The CEO of a blood-testing startup once lauded in Silicon Valley has been banned from owning and operating a laboratory for two years.
Elizabeth Holmes, who in 2003 founded Theranos, a company that in 2014 had been valued at $9 billion, has been under scrutiny since last year. Then, regulators with the Centers for Medicare and Medicaid Services, a part of the U.S. Department of Health and Human Services, questioned whether the company had adequately tested blood.
In the investigation, regulators found deficiencies with the company’s technology and laboratory practices. As such, Theranos threw out two years worth of test results and lost its partnership with drugstore chain Walgreens.

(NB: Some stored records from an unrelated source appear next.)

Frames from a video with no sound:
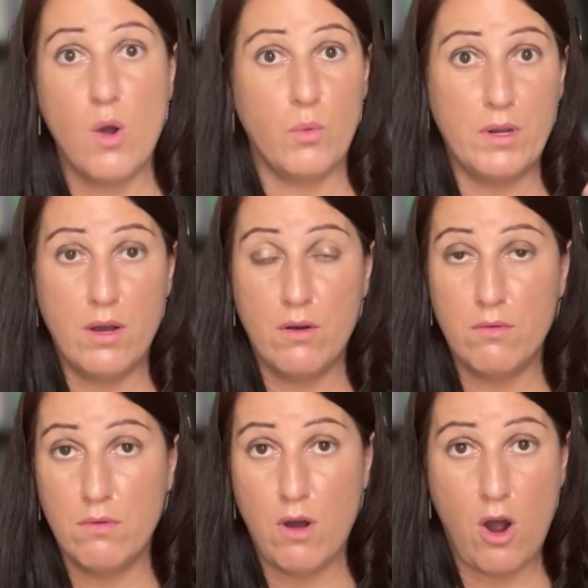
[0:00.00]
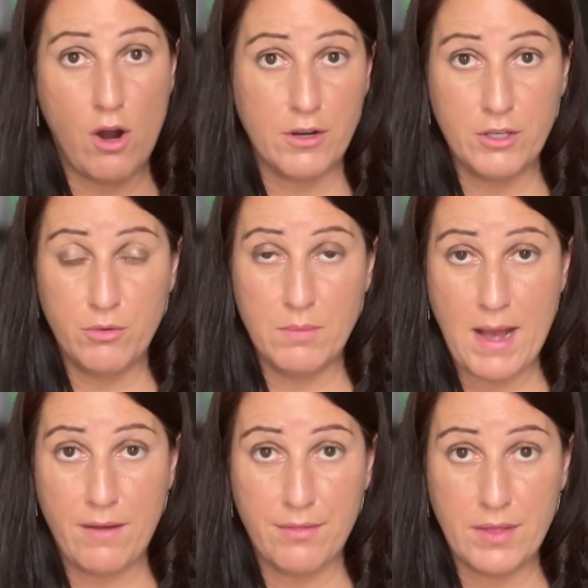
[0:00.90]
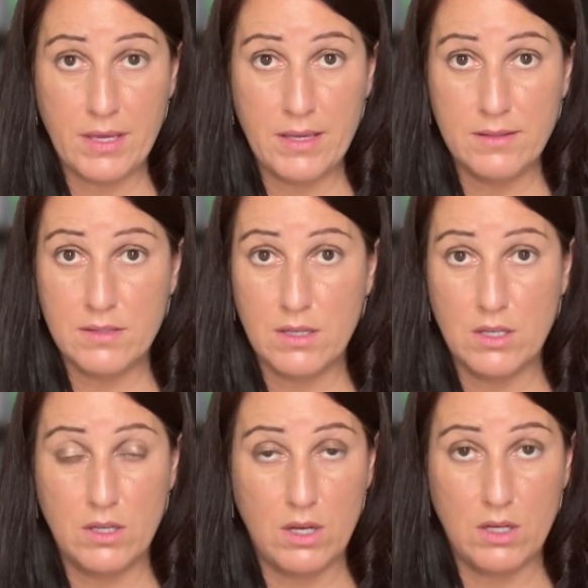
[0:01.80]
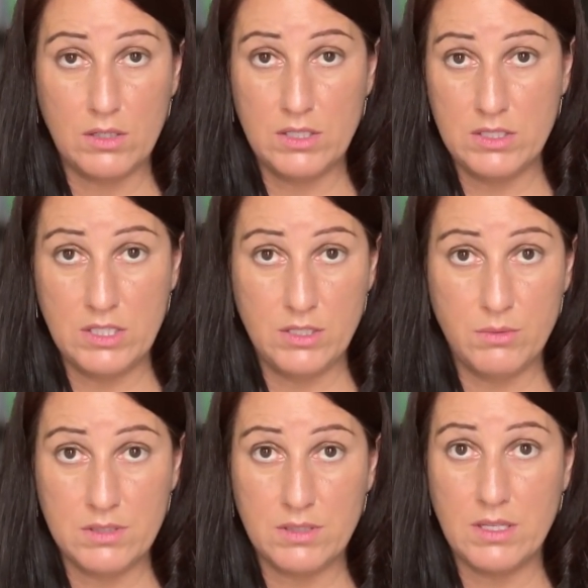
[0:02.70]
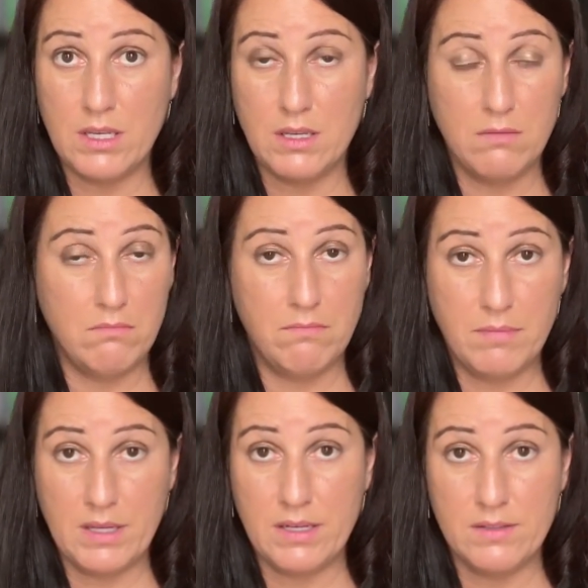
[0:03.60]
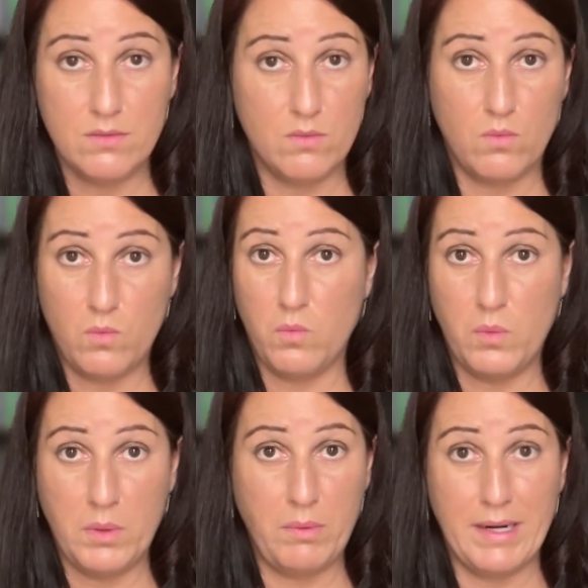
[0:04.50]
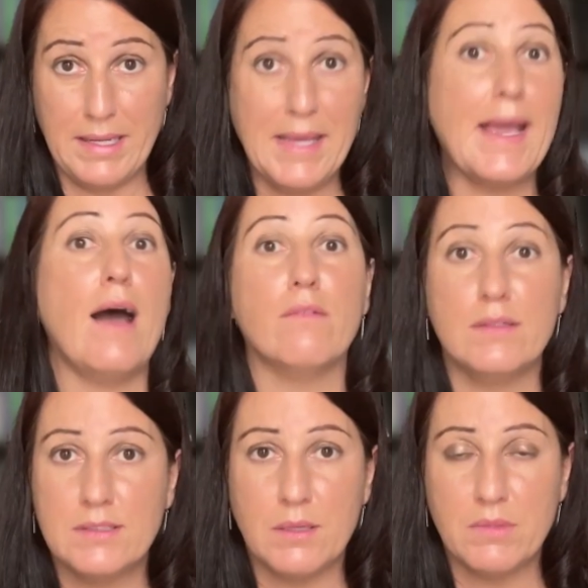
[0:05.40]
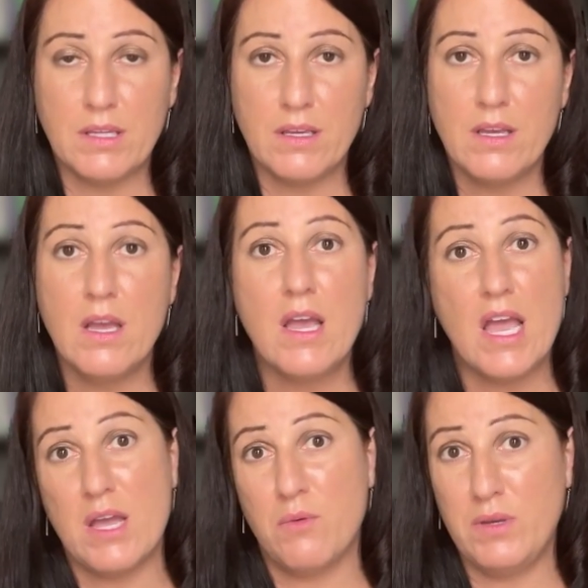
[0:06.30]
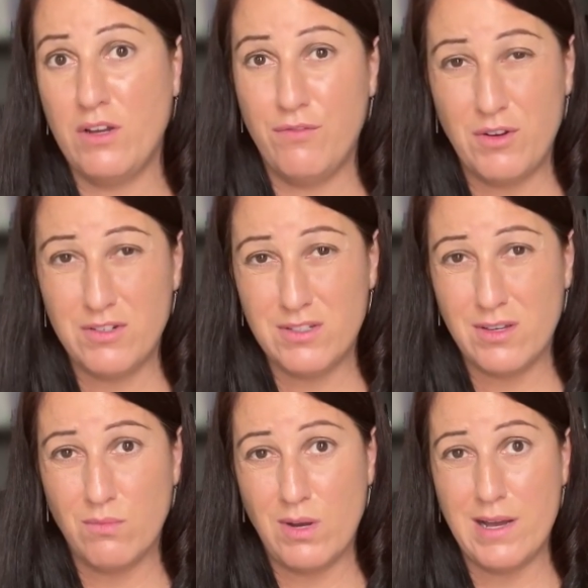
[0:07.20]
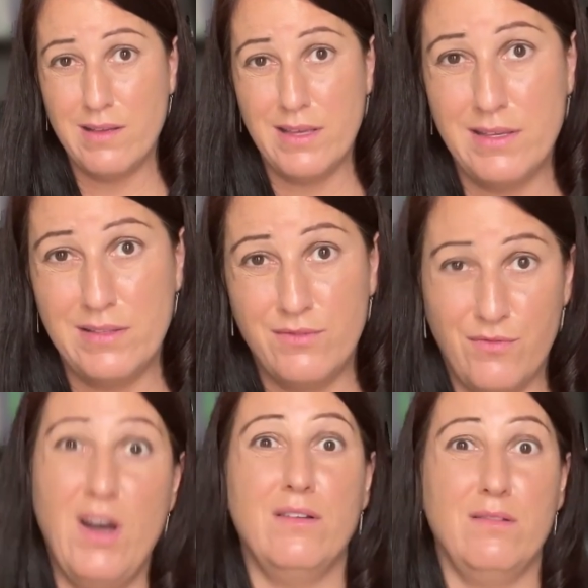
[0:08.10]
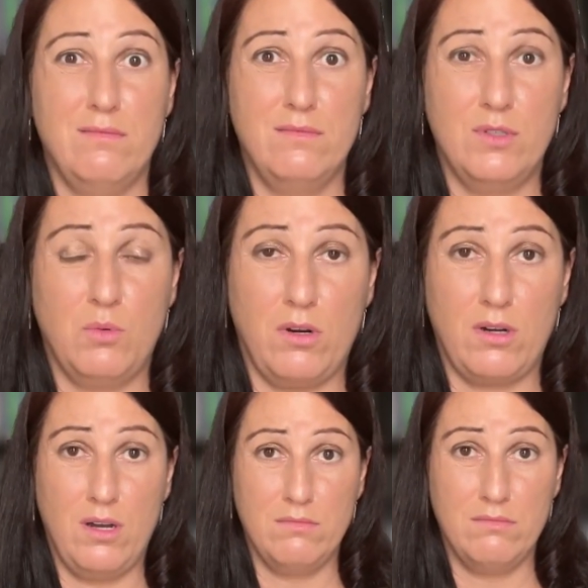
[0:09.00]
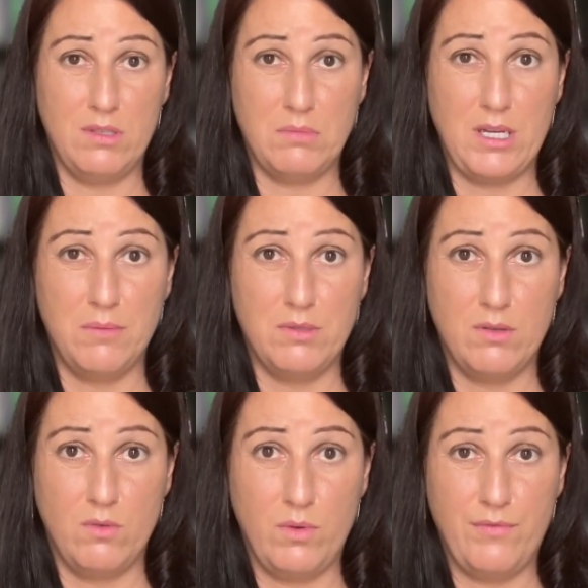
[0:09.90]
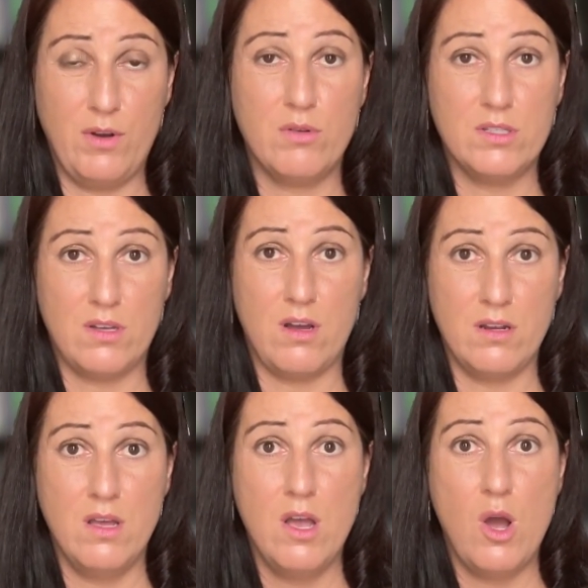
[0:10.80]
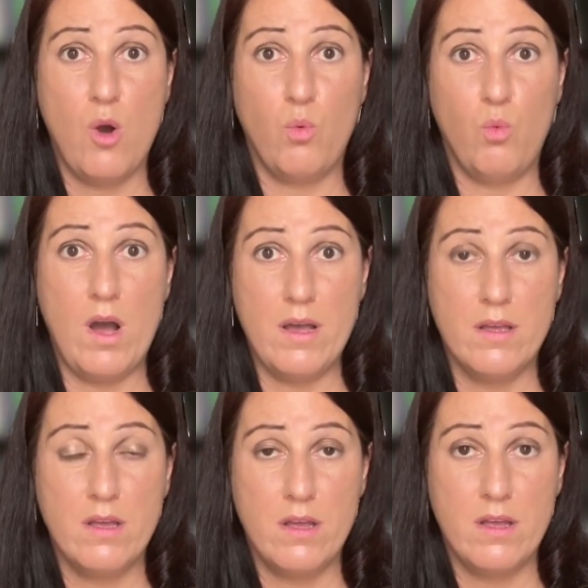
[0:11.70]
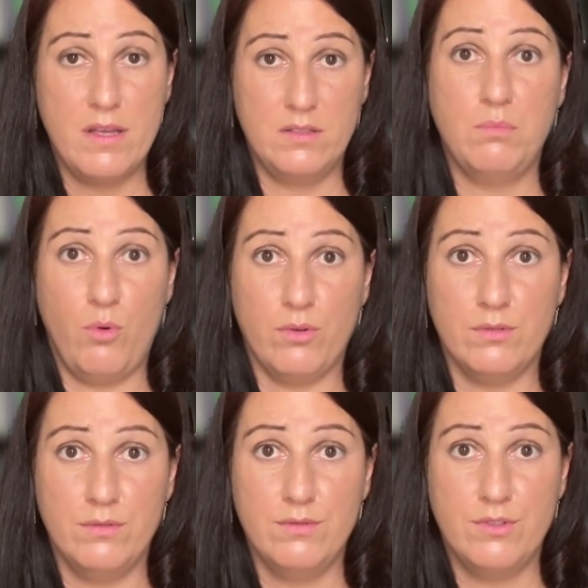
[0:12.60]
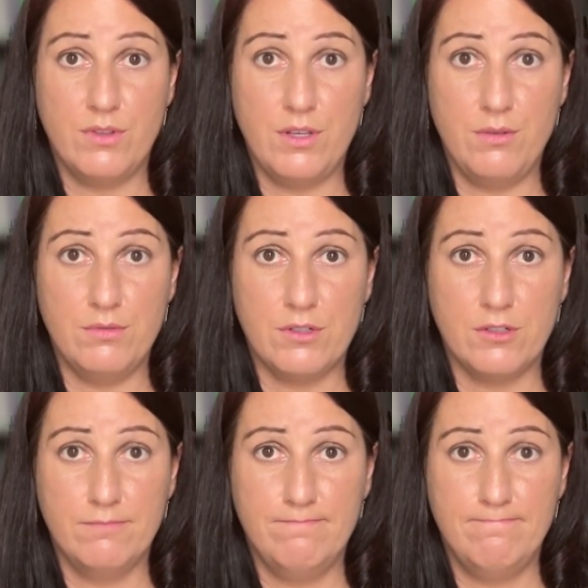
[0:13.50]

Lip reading: We don't argue about things continuously because we want to geek out on something, and we don't focus on what is fun to work on sometimes. We focus on what is important to the user.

Holmes, in a statement late Thursday, said the company would work to fix the issues that led to the ban by regulators. She said:
We accept full responsibility for the issues at our laboratory in Newark, California, and have already worked to undertake comprehensive remedial actions. Those actions include shutting down and subsequently rebuilding the Newark lab from the ground up, rebuilding quality systems, adding highly experienced leadership, personnel and experts, and implementing enhanced quality and training procedures.
In addition to the measures against Holmes and the company, Theranos also had to pay a fine of an unspecified amount. While the ban does not take place for another 60 days, the company said it would not halt testing for the near future.
This has been a long fall for a company that once had the backing of former Secretary of State Henry Kissinger and former Majority Leader Bill Frist, and for a CEO who was compared to Apple co-founder Steve Jobs.